What types of patients do you typically treat with hospice and palliative care?

Typically, palliative care (or palliative medicine) patients have been diagnosed with a life-threatening illness, such as cancer or heart failure. Hospice is a separate program, either for patients with advanced, late-stage disease that is unresponsive to treatment, or for patients who decide the burden of treatment is overwhelming their quality of life and is no longer consistent with their personal goals.

With hospice and palliative care, our focus at Texas Oncology is enhancing the quality of life for all cancer patients by eliminating or controlling troubling symptoms such as pain, shortness of breath, anxiety, nausea, or depression to allow patients to focus on healing during and after their illness.

Why is palliative care individualized for each patient?
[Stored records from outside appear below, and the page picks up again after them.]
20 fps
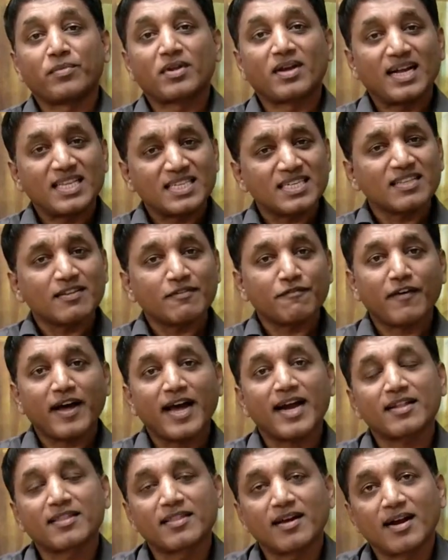consider the
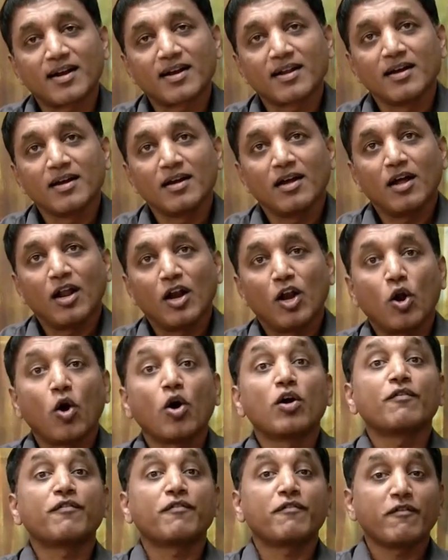fact that a
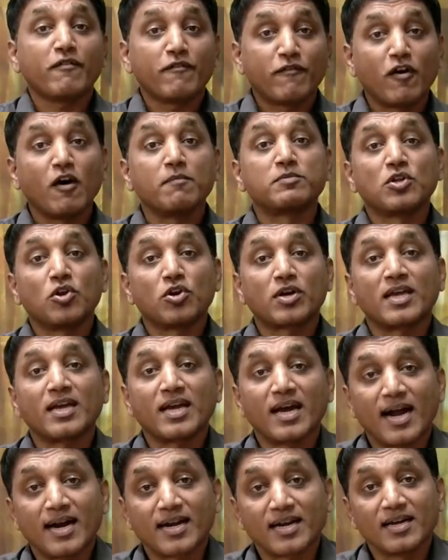lot of firms are
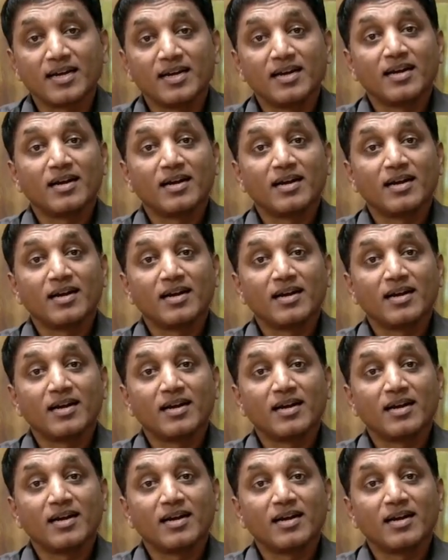looking at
Every patient with cancer is unique. Two patients with identical cancer, even at the same stage, may be affected differently by the disease and/or its treatment. That's why every treatment plan is customized to the individual based upon their unique situation, needs, and response to treatment. Thankfully, we have many tools and approaches to help meet those variable, individual needs.

How does advance care planning relate to hospice and palliative care?
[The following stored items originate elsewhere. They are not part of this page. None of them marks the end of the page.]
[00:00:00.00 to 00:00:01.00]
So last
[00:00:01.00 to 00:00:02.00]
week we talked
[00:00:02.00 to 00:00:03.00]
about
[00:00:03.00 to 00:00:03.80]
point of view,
As adults, we should all be involved in advance care planning, which is simply a set of plans, documents, and discussions that outline your wishes for yourself in the event you face serious illness. That may include wills, living wills, assignment of medical power of attorney, documents indicating preferences about items such as artificial life support, artificial nutrition and feeding tubes, cardiopulmonary resuscitation, and even funeral arrangements.

While these decisions might seem distant or difficult to comprehend, the sooner you have a plan, the better. Making these decisions under pressure of a medical emergency, or worse, having loved ones make these difficult decisions for you during a very stressful time, can be extremely undesirable. These documents are easy to amend and can be adapted to fulfill your intentions at any time. They’re also widely available online, through healthcare systems, and many physician offices.
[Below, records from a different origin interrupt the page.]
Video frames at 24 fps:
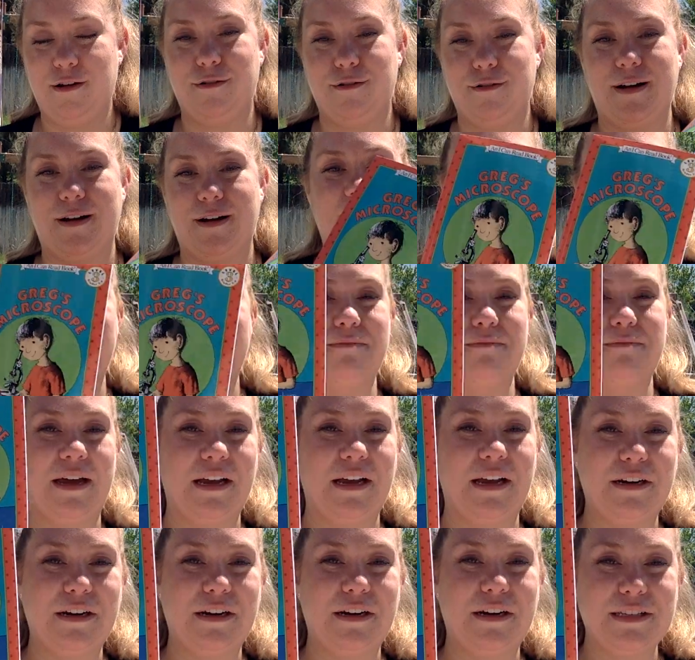Greg's
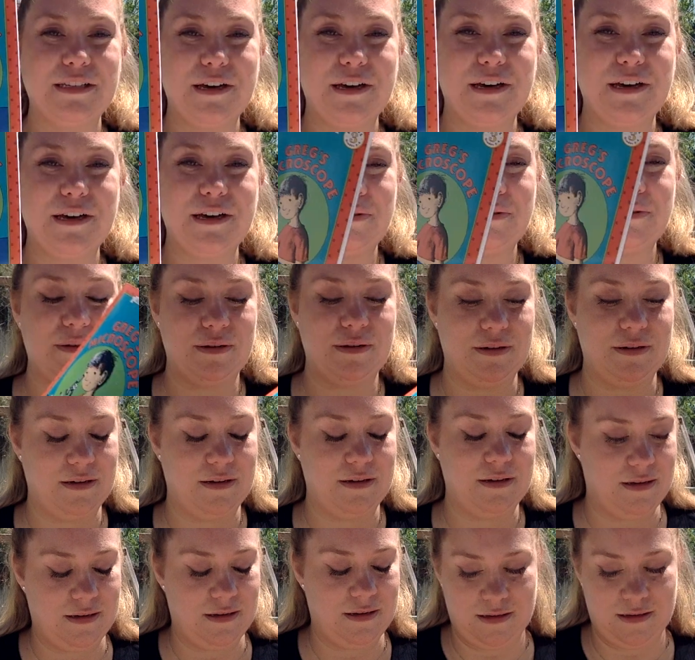microscope.
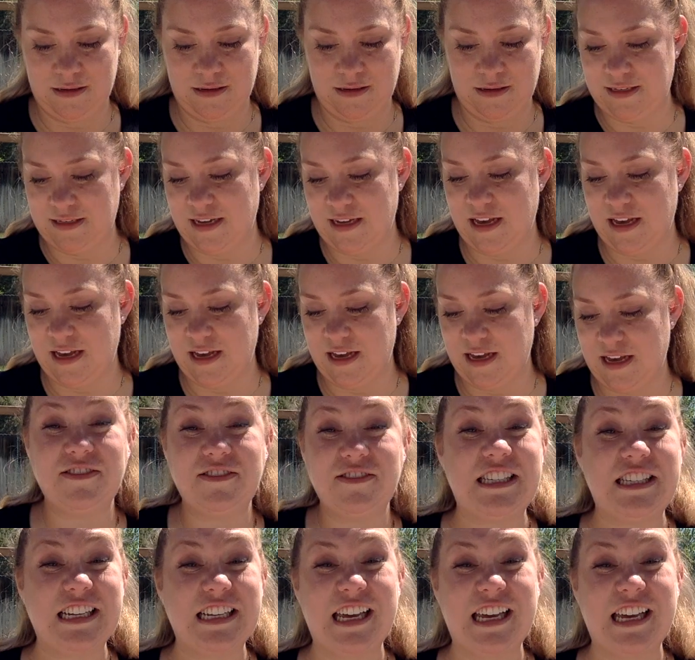I have
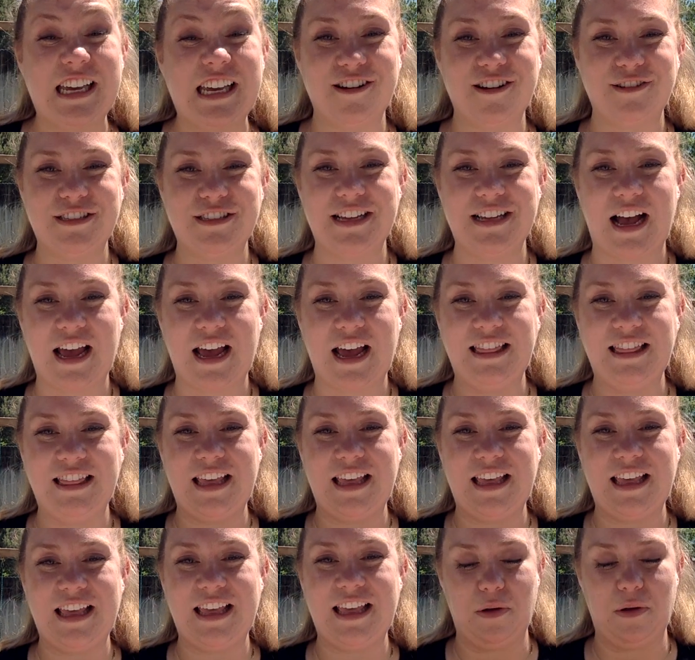sticky notes. I
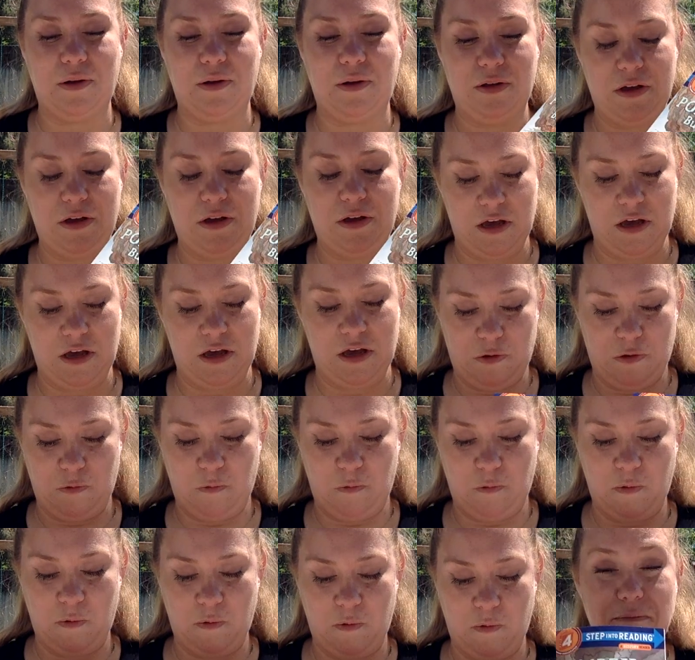label
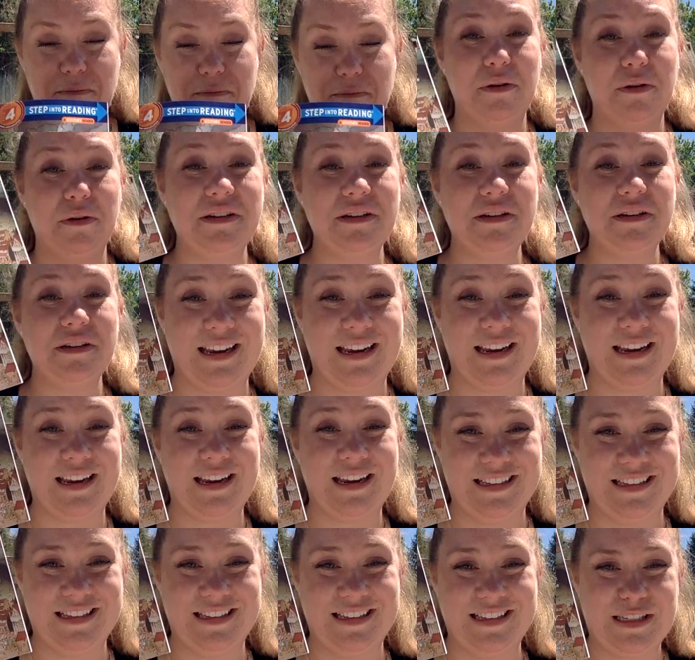what book it
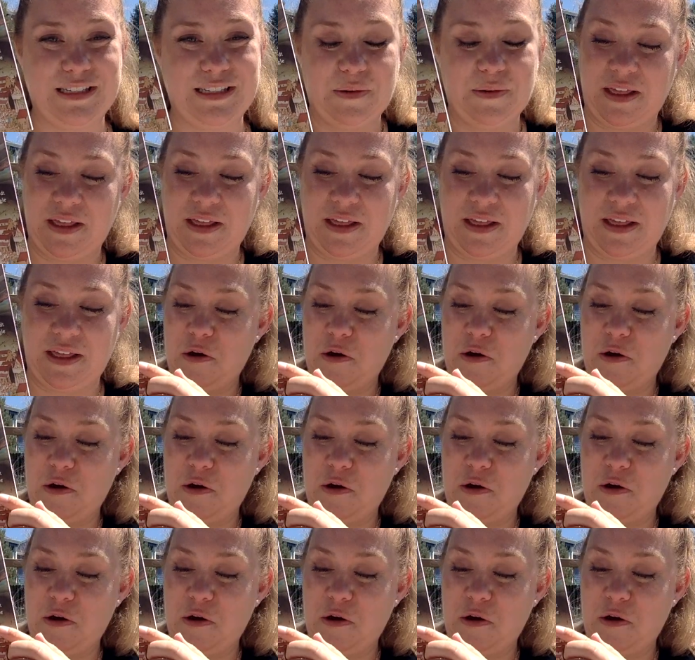is so that I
Palliative care is for any patient, at any stage of a serious illness – often the earlier, the better."

What do you consider to be the greatest misconception about palliative care?

Similar to hospice, some patients and clinicians believe palliative care is only for the late stages of a patient's journey with a serious illness, essentially at the end of life. Rather, palliative care is for any patient, at any stage of a serious illness – often the earlier, the better. In fact, major studies show that many patients under palliative care live longer and with better quality of life than those without it.

What do you think is most important for families or patients to know when considering hospice or palliative care?

Early involvement with palliative care as soon as possible after the diagnosis of a serious illness, such as cancer, can lead to a better journey and potentially one with less suffering. Getting involved as early as possible is strongly recommended for patients and their loved ones.